▸ Task statement: Transcribe every entry that follows, word for word, and omit the images.
-- Record set follows --
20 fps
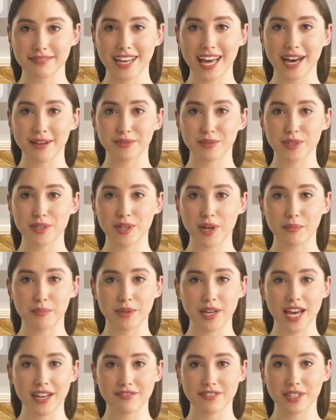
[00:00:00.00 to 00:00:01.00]
After you
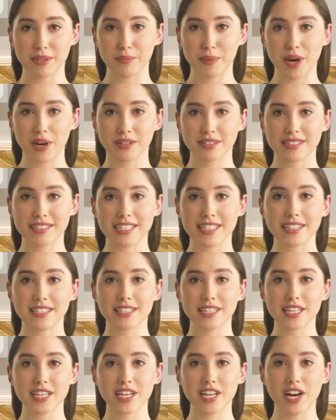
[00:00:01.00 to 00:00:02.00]
apply for the policy,
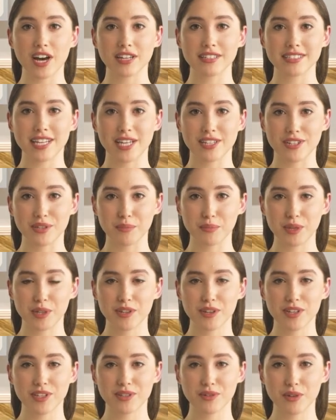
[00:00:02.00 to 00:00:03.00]
contact your
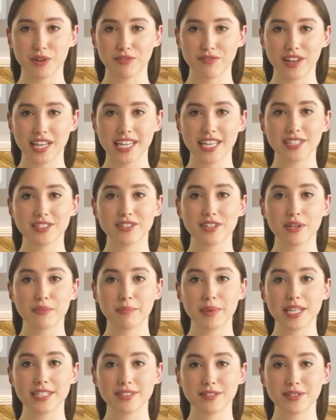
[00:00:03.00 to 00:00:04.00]
brokerage or financial
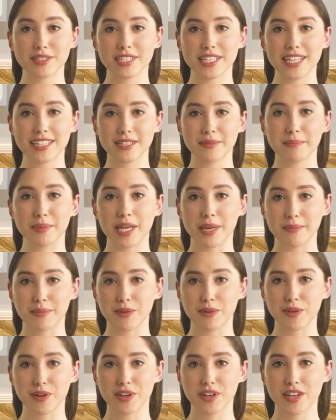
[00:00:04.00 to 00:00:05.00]
advisor to get the
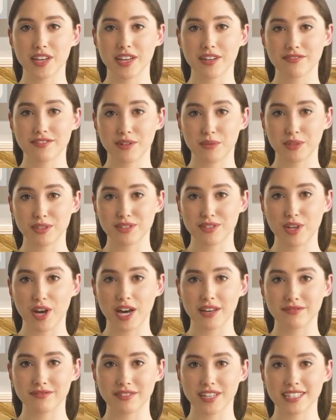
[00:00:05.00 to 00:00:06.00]
paperwork for
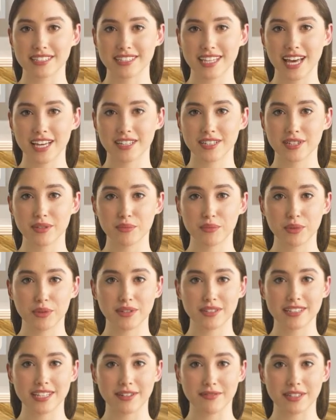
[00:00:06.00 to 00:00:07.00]
withdrawing funds under the
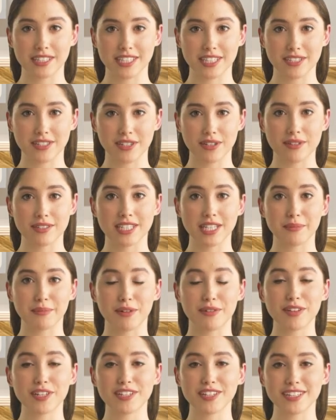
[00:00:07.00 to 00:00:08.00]
Rule 72T
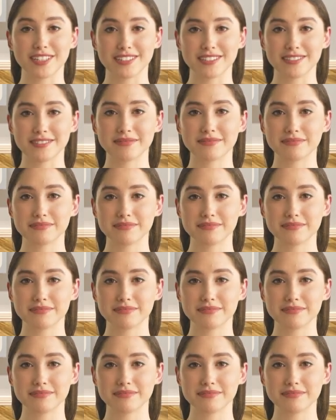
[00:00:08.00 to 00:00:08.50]
provisions.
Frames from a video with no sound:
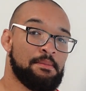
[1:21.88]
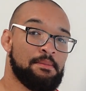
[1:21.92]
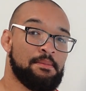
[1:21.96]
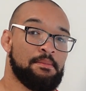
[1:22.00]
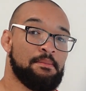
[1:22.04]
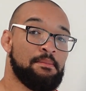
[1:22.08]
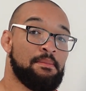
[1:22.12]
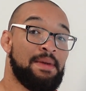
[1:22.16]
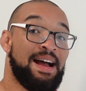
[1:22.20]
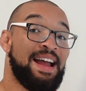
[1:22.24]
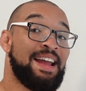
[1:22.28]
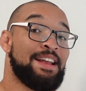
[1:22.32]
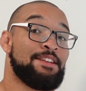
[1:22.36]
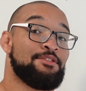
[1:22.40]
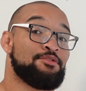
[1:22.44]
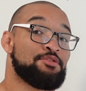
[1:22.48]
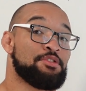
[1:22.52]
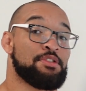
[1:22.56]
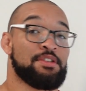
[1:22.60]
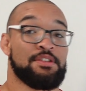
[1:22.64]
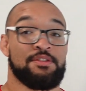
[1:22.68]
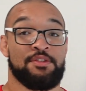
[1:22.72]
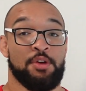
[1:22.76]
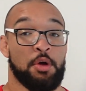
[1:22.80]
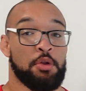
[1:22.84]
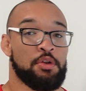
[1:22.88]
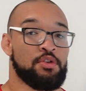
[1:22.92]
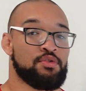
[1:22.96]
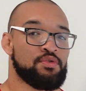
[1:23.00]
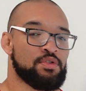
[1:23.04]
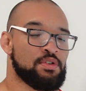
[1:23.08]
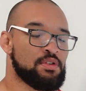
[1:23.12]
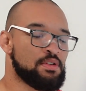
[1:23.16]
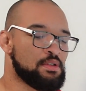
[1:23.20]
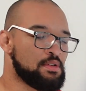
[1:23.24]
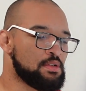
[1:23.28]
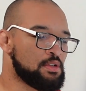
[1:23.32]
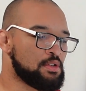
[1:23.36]
mind drill it, solo
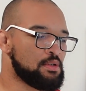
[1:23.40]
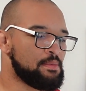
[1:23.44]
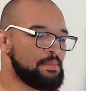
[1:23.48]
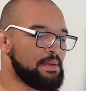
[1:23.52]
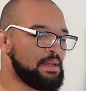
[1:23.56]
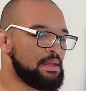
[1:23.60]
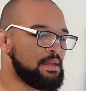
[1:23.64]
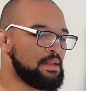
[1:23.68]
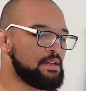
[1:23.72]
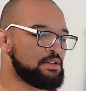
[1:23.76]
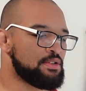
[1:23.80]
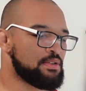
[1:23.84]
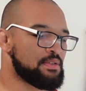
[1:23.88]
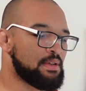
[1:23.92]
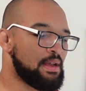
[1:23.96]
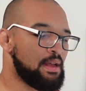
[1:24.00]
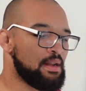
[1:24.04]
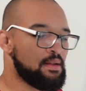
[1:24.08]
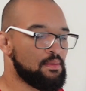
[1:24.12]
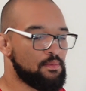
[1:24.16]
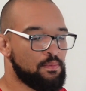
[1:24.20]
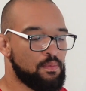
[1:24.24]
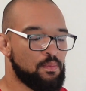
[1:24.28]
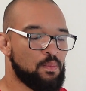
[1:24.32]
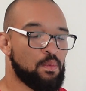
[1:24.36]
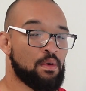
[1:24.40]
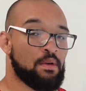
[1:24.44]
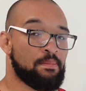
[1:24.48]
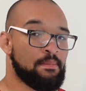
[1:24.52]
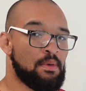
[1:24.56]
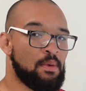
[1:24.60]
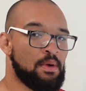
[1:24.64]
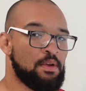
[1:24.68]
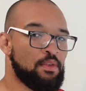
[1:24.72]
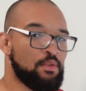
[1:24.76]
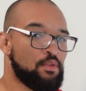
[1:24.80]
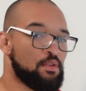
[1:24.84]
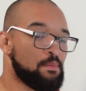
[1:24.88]
drill it a little bit, and just kind of work my
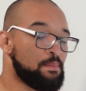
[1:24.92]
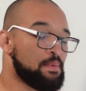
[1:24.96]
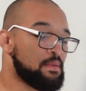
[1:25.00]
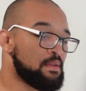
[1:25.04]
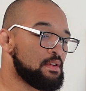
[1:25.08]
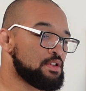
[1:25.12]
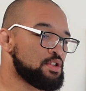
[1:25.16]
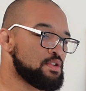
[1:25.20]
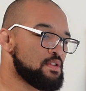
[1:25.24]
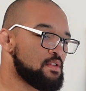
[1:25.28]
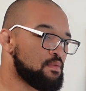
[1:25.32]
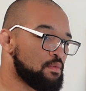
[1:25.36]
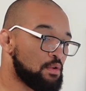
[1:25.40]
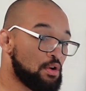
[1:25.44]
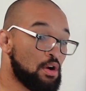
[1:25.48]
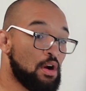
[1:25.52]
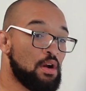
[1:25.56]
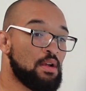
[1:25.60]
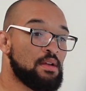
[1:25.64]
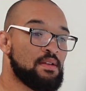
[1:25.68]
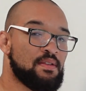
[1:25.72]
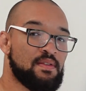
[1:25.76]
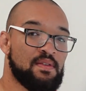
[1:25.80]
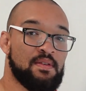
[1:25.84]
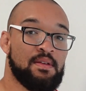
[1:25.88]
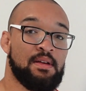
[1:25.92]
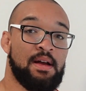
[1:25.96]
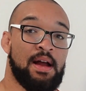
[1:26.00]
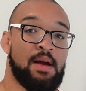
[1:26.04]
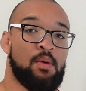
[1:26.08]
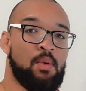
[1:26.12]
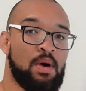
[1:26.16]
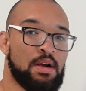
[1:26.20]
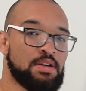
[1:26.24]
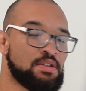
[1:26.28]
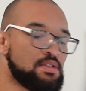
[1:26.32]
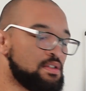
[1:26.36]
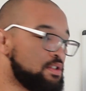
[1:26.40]
way through the positions. Regardless, I
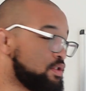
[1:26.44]
watch the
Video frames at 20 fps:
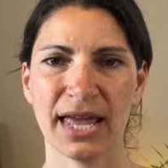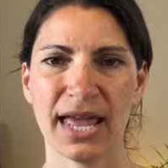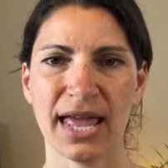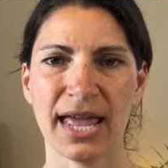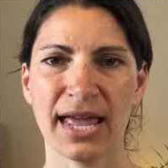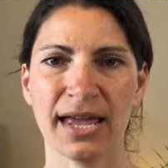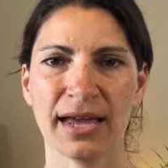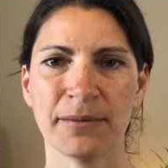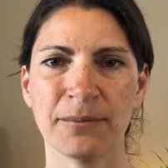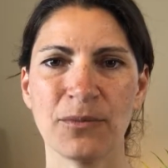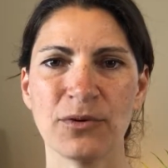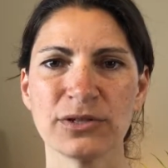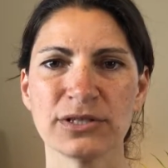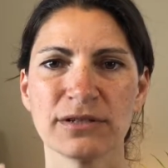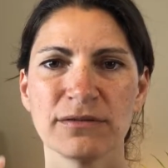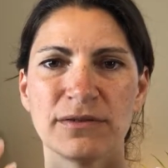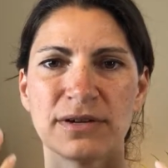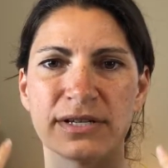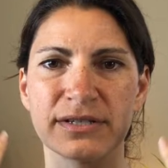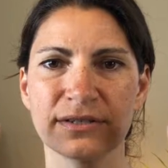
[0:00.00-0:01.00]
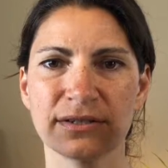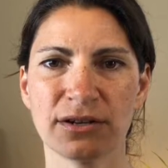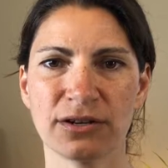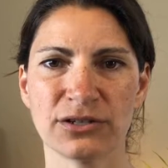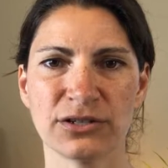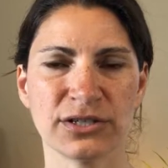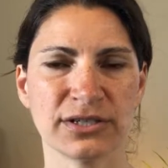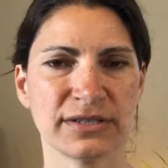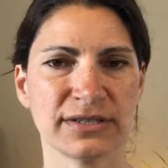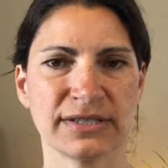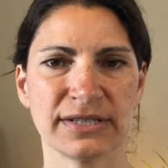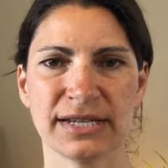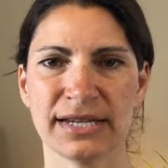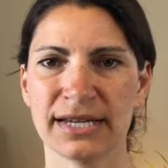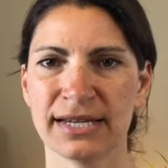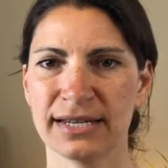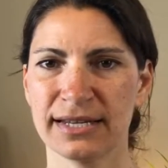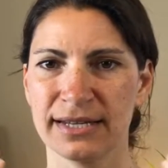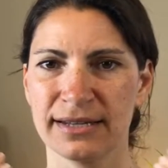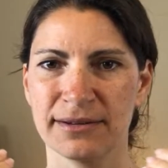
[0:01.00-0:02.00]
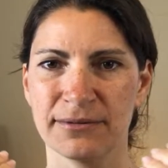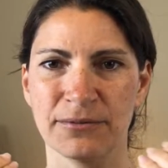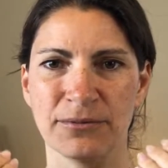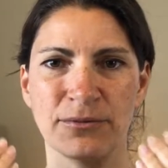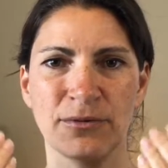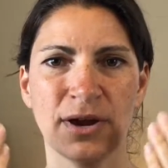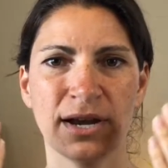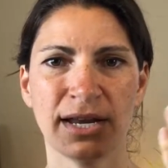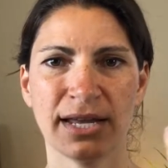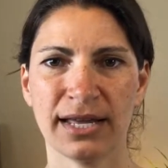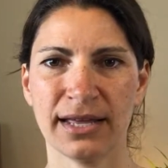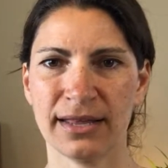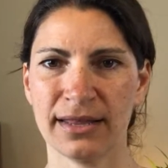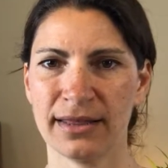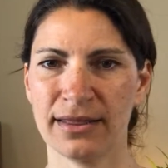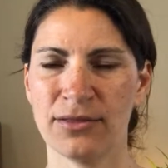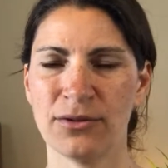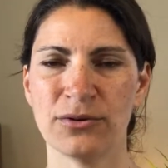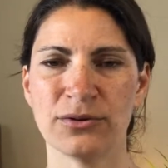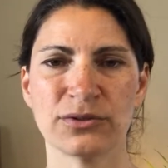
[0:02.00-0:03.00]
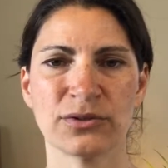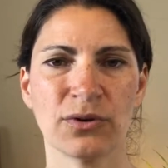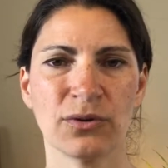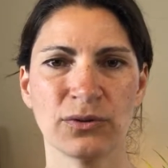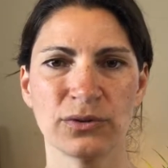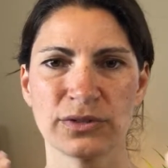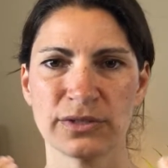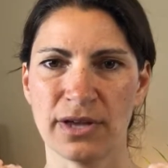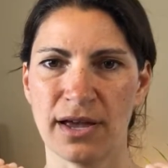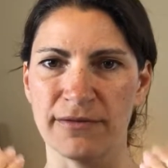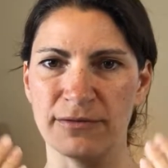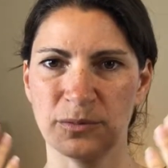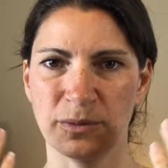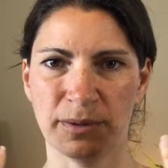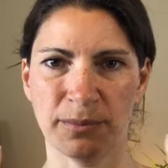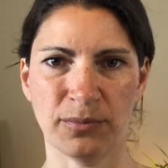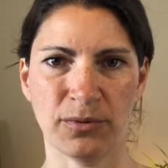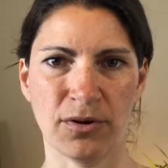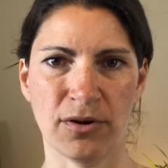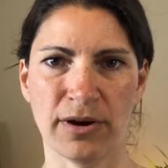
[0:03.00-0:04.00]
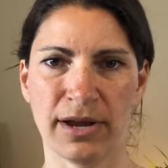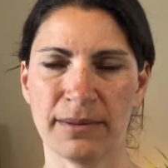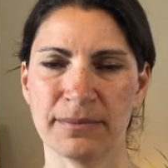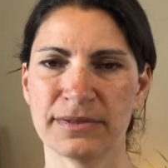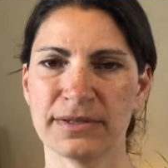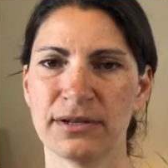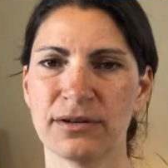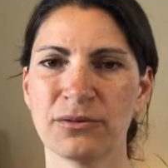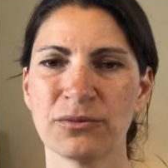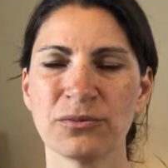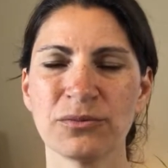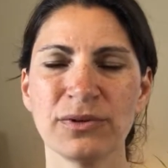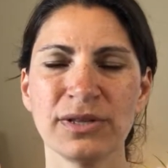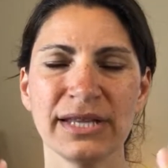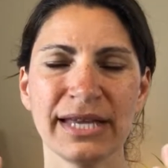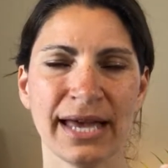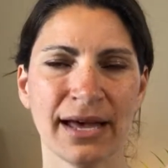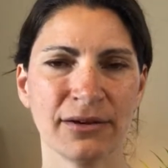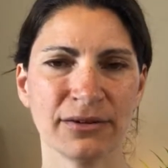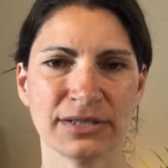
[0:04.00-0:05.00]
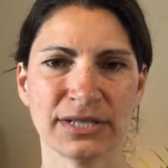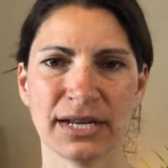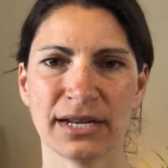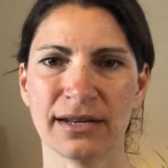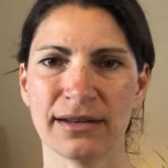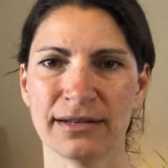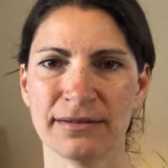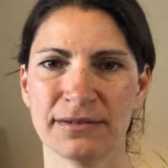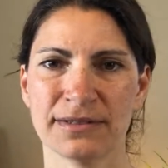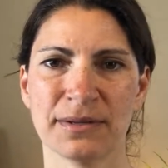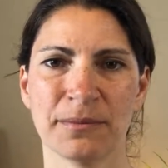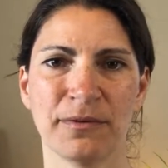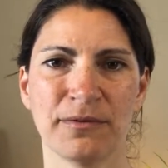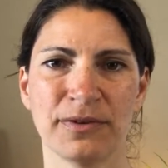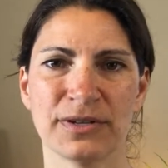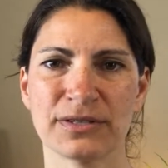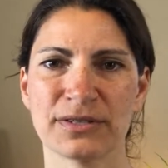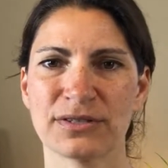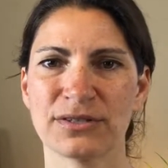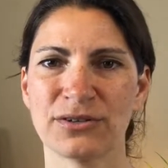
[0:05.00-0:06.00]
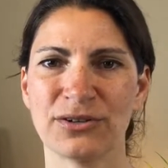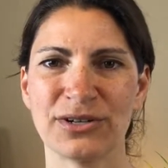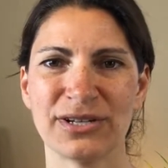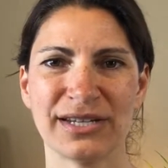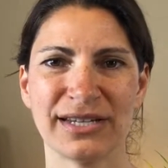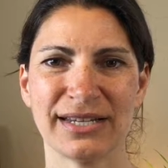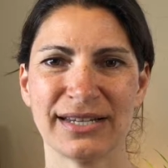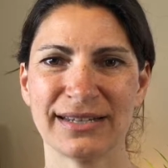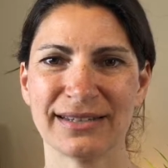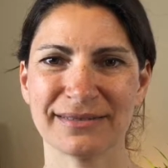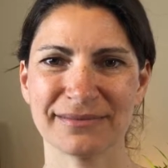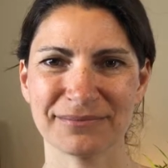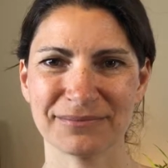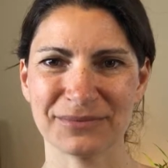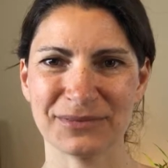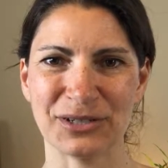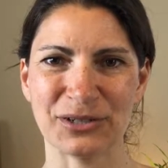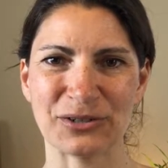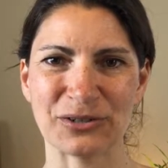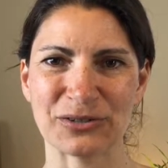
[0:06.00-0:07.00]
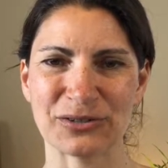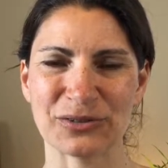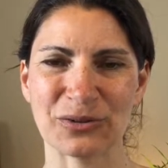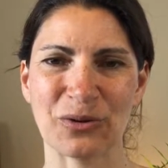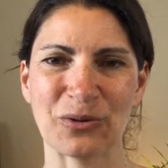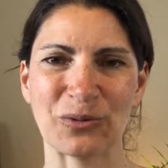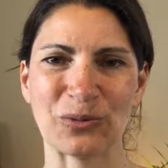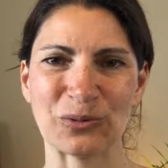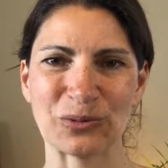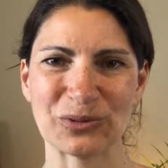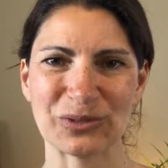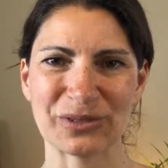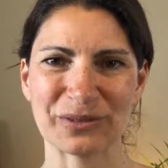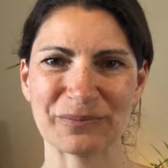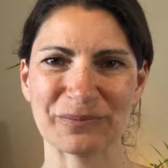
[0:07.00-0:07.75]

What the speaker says: And most of us are just running those old software programs that are really outdated. Some of us 30 years old,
-- Record set concluded --
▸ Response to the exercise:
20 fps
[00:00:00.00 to 00:00:01.00]
After you
[00:00:01.00 to 00:00:02.00]
apply for the policy,
[00:00:02.00 to 00:00:03.00]
contact your
[00:00:03.00 to 00:00:04.00]
brokerage or financial
[00:00:04.00 to 00:00:05.00]
advisor to get the
[00:00:05.00 to 00:00:06.00]
paperwork for
[00:00:06.00 to 00:00:07.00]
withdrawing funds under the
[00:00:07.00 to 00:00:08.00]
Rule 72T
[00:00:08.00 to 00:00:08.50]
provisions.
Frames from a video with no sound:
[1:21.88]
[1:21.92]
[1:21.96]
[1:22.00]
[1:22.04]
[1:22.08]
[1:22.12]
[1:22.16]
[1:22.20]
[1:22.24]
[1:22.28]
[1:22.32]
[1:22.36]
[1:22.40]
[1:22.44]
[1:22.48]
[1:22.52]
[1:22.56]
[1:22.60]
[1:22.64]
[1:22.68]
[1:22.72]
[1:22.76]
[1:22.80]
[1:22.84]
[1:22.88]
[1:22.92]
[1:22.96]
[1:23.00]
[1:23.04]
[1:23.08]
[1:23.12]
[1:23.16]
[1:23.20]
[1:23.24]
[1:23.28]
[1:23.32]
[1:23.36]
mind drill it, solo
[1:23.40]
[1:23.44]
[1:23.48]
[1:23.52]
[1:23.56]
[1:23.60]
[1:23.64]
[1:23.68]
[1:23.72]
[1:23.76]
[1:23.80]
[1:23.84]
[1:23.88]
[1:23.92]
[1:23.96]
[1:24.00]
[1:24.04]
[1:24.08]
[1:24.12]
[1:24.16]
[1:24.20]
[1:24.24]
[1:24.28]
[1:24.32]
[1:24.36]
[1:24.40]
[1:24.44]
[1:24.48]
[1:24.52]
[1:24.56]
[1:24.60]
[1:24.64]
[1:24.68]
[1:24.72]
[1:24.76]
[1:24.80]
[1:24.84]
[1:24.88]
drill it a little bit, and just kind of work my
[1:24.92]
[1:24.96]
[1:25.00]
[1:25.04]
[1:25.08]
[1:25.12]
[1:25.16]
[1:25.20]
[1:25.24]
[1:25.28]
[1:25.32]
[1:25.36]
[1:25.40]
[1:25.44]
[1:25.48]
[1:25.52]
[1:25.56]
[1:25.60]
[1:25.64]
[1:25.68]
[1:25.72]
[1:25.76]
[1:25.80]
[1:25.84]
[1:25.88]
[1:25.92]
[1:25.96]
[1:26.00]
[1:26.04]
[1:26.08]
[1:26.12]
[1:26.16]
[1:26.20]
[1:26.24]
[1:26.28]
[1:26.32]
[1:26.36]
[1:26.40]
way through the positions. Regardless, I
[1:26.44]
watch the
Video frames at 20 fps:
[0:00.00-0:01.00]
[0:01.00-0:02.00]
[0:02.00-0:03.00]
[0:03.00-0:04.00]
[0:04.00-0:05.00]
[0:05.00-0:06.00]
[0:06.00-0:07.00]
[0:07.00-0:07.75]

What the speaker says: And most of us are just running those old software programs that are really outdated. Some of us 30 years old,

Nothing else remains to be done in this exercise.